English religious writer (1832–1911)

Hesba Stretton was the pseudonym of Sarah Smith (27 July 1832 – 8 October 1911), an evangelical English author of highly popular religious books for children. By the late 19th century Jessica's First Prayer had sold a million and a half copies – ten times more than Alice in Wonderland. She concocted "Hesba Stretton" from the initials of herself and four surviving siblings, along with the name of a Shropshire village she visited, All Stretton, where her sister Anne owned a house, Caradoc Lodge.

==Early life==
Sarah Smith was the daughter of a bookseller, Benjamin Smith (1793–1878) of Wellington, Shropshire and his wife Anne Bakewell Smith (1798–1842), a noted Methodist.
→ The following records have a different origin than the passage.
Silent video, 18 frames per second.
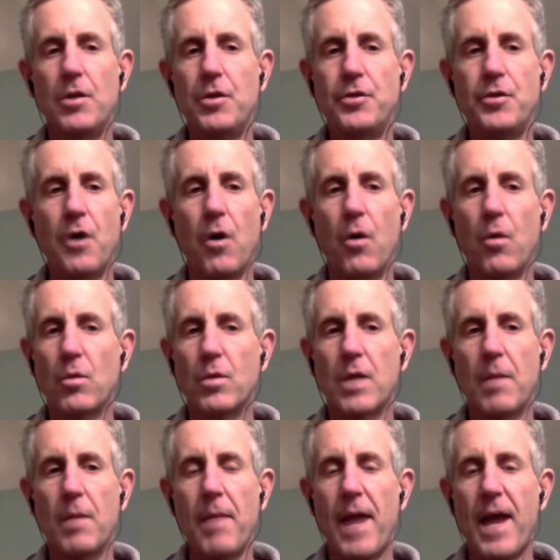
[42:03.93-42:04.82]
don't
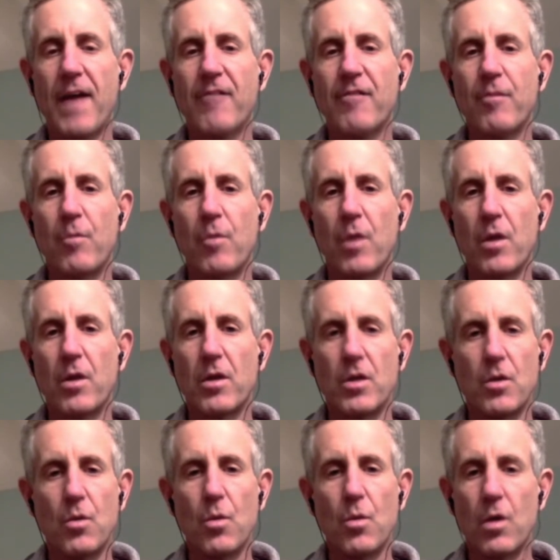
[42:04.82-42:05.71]
come back from where
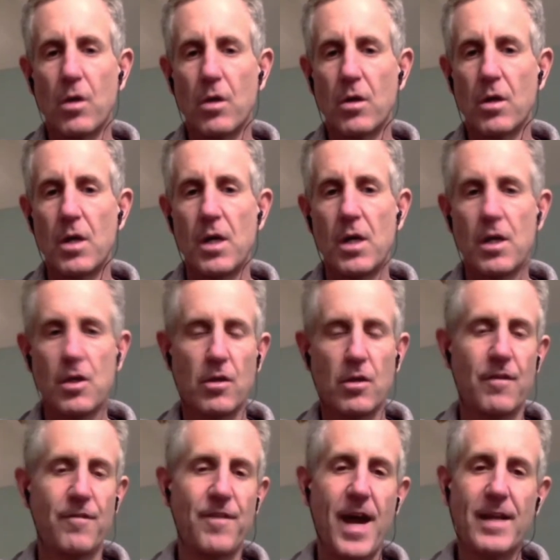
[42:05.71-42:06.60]
you were. So
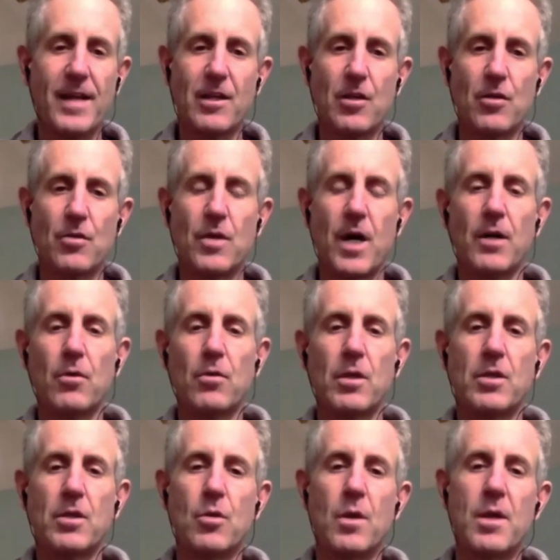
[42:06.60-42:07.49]
the fact that you're not
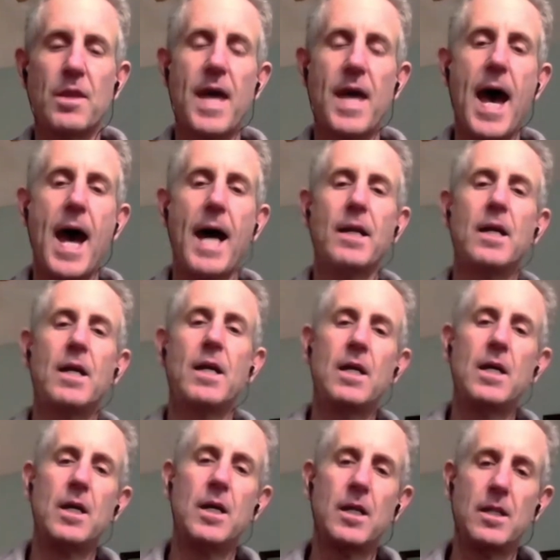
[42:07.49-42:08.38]
only doing that,
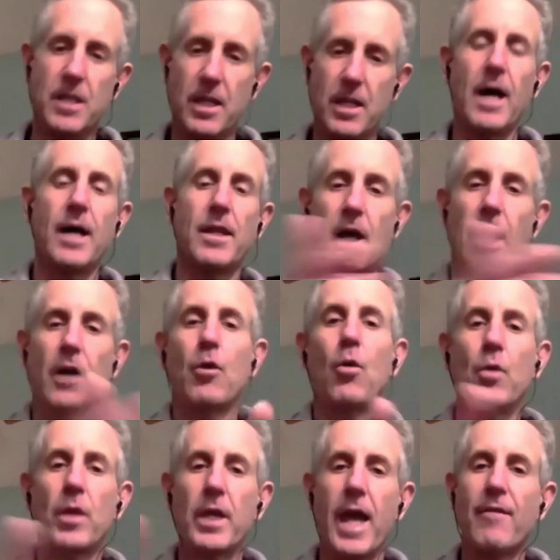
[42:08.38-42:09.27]
not
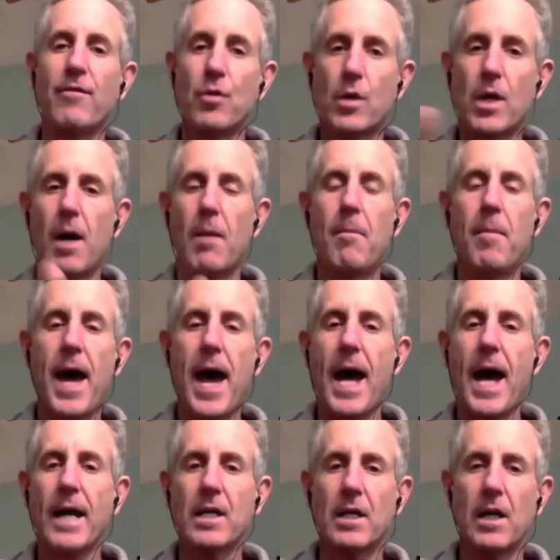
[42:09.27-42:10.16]
only have you come
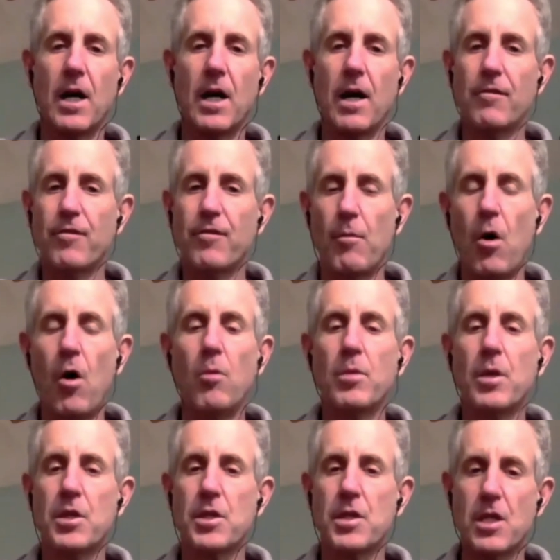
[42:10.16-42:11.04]
back from
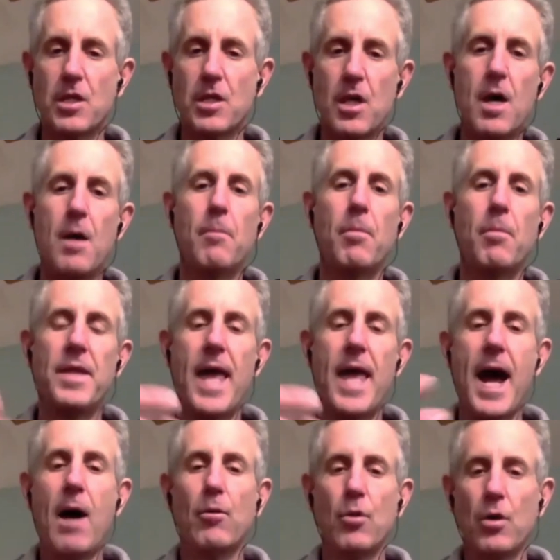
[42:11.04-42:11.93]
homelessness, but
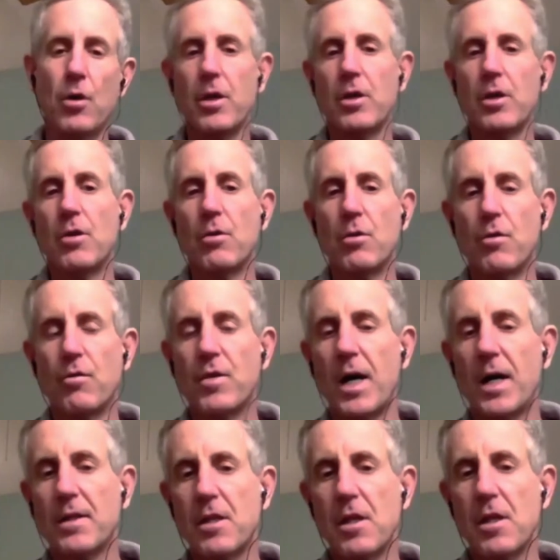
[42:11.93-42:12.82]
now look at you. You've
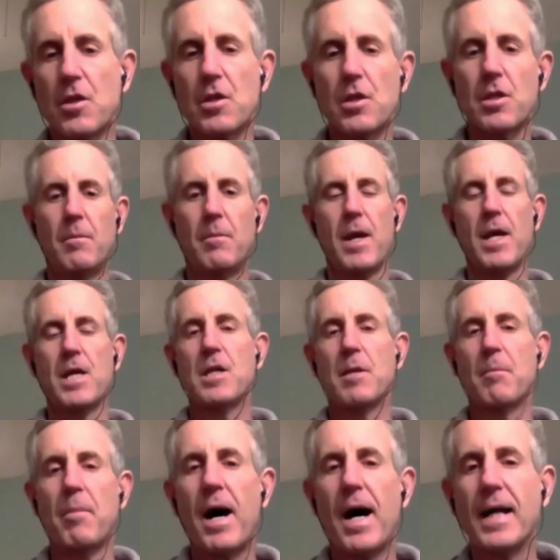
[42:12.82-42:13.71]
got this
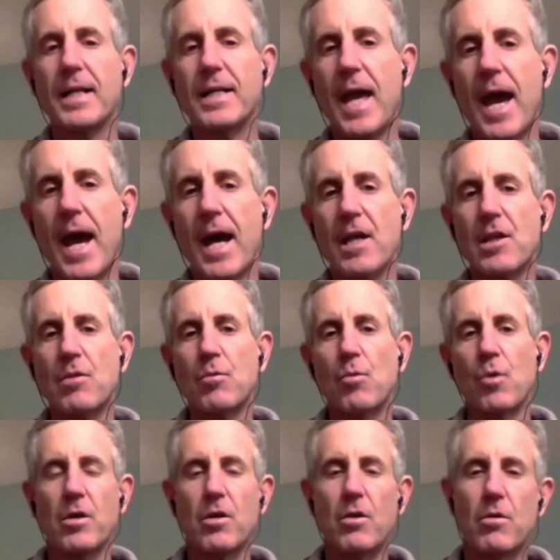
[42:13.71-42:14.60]
amazing podcast
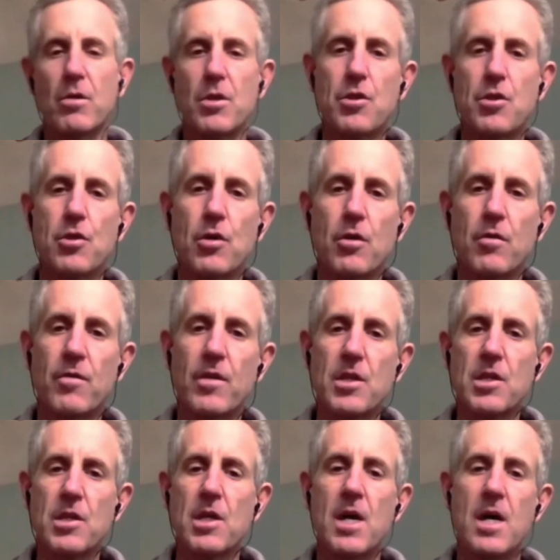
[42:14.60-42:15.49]
where you're in
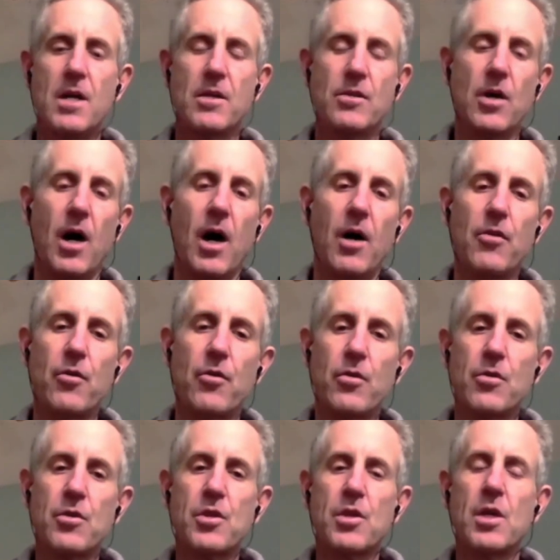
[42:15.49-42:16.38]
service to
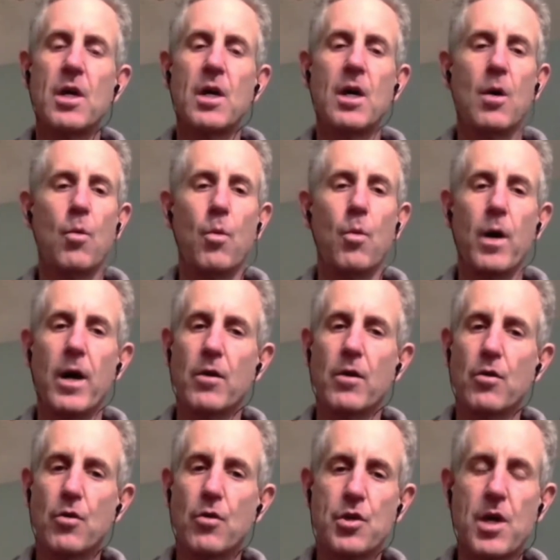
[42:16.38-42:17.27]
others, where
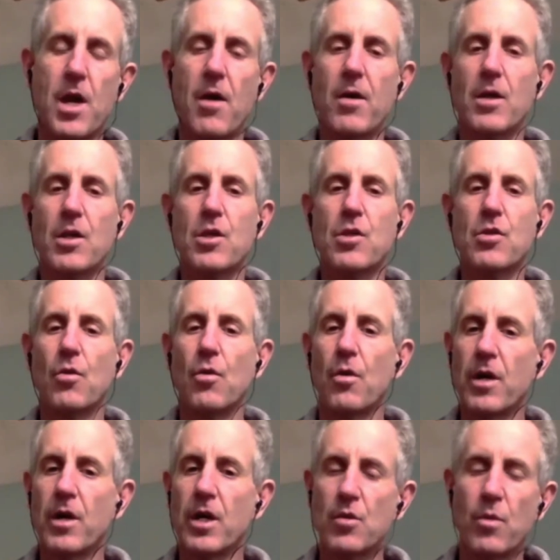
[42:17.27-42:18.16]
you're sharing
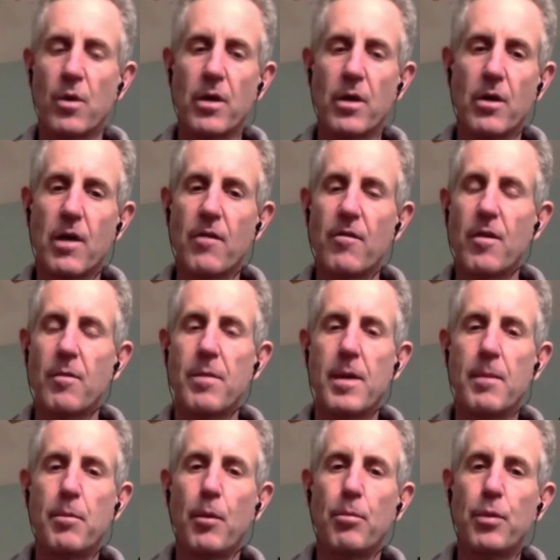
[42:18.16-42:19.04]
stories, where you're giving
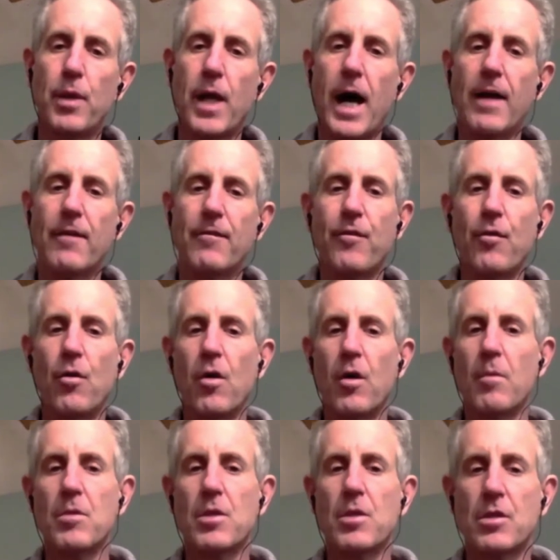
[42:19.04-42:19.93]
people
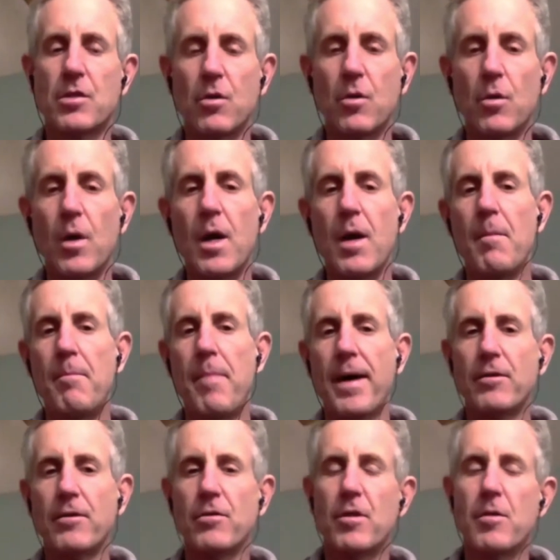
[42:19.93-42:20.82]
platforms to
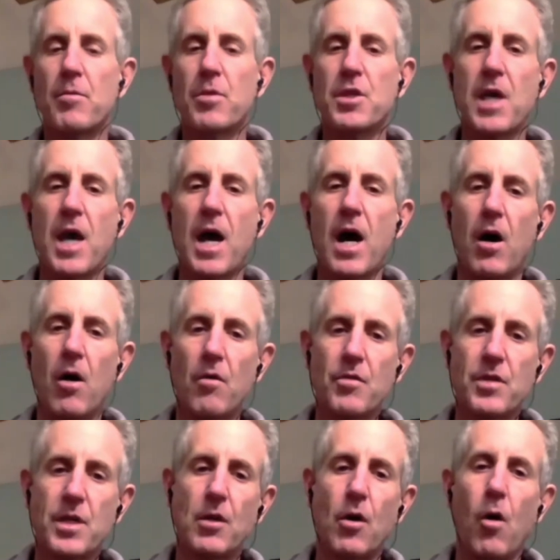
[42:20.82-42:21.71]
better
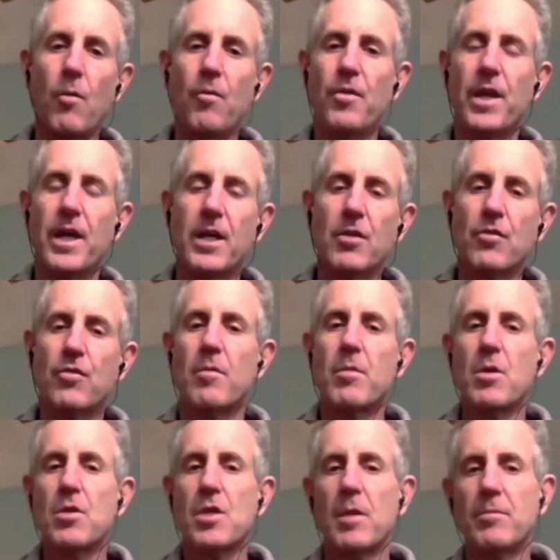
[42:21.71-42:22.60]
themselves and hopefully
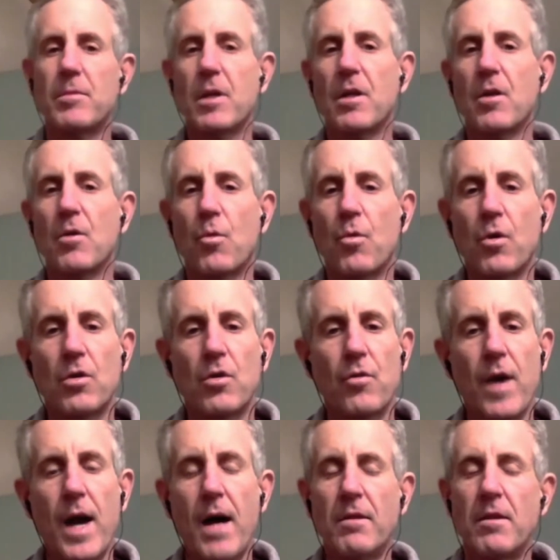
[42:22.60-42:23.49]
contribute something to the world
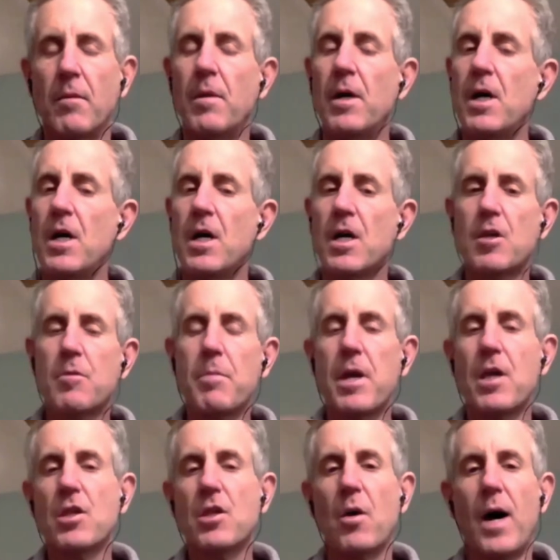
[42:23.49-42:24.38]
around them.
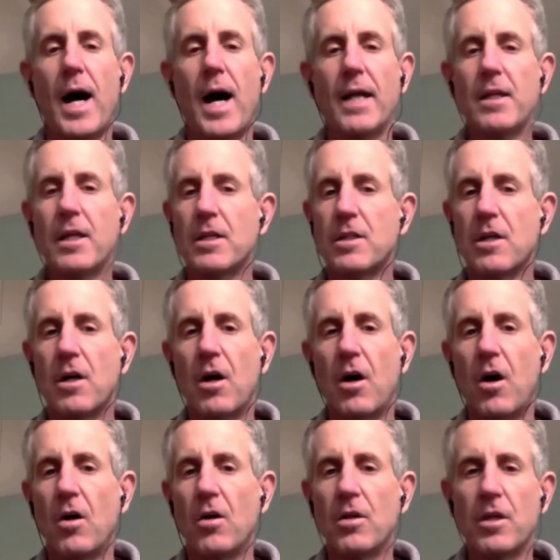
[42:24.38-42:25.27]
Speak so highly to
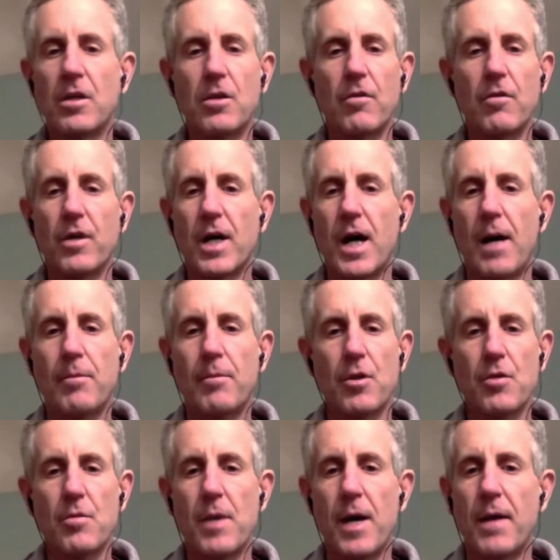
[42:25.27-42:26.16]
all that you've
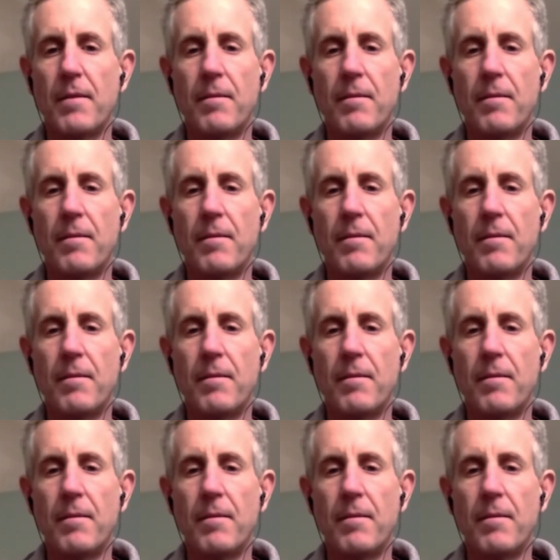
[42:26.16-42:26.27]
accomplished, man.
She and her elder sister attended the Old Hall, a school in the town, but were largely self-educated.

About 1867, Sarah Smith moved south to live at Snaresbrook and Loughton near Epping Forest, and at Ham, near Richmond, Surrey.

==Writing==
Smith was one of the most popular Evangelical writers of the 19th century, who used her "Christian principles as a protest against specific social evils in her children's books." Her moral tales and semi-religious stories, chiefly for the young, were printed in huge numbers and often chosen as school and Sunday-school prizes. She became a regular contributor to Household Words and All the Year Round under Charles Dickens's editorship, after her sister had successfully submitted a story of hers without her knowledge. Altogether she wrote more than 40 novels.

The book that won widespread fame for "Hesba Stretton" was Jessica's First Prayer, first published in the journal Sunday at Home in 1866 and the following year in book form. By the end of the 19th century it had sold at least a million and a half copies. Critic Brian Alderson notes that its sales were "nearly ten times as many as those of Alice in Wonderland." The book gave rise to a genre of waif literature, stories about homeless children "that successfully combined elements of the sensational novel and the religious tract and helped introduce the image of the poor, urban child into the Victorian social conscious." It has been published in the United States as part of the Lamplighter Family Collection, under the title Jessica's Journey.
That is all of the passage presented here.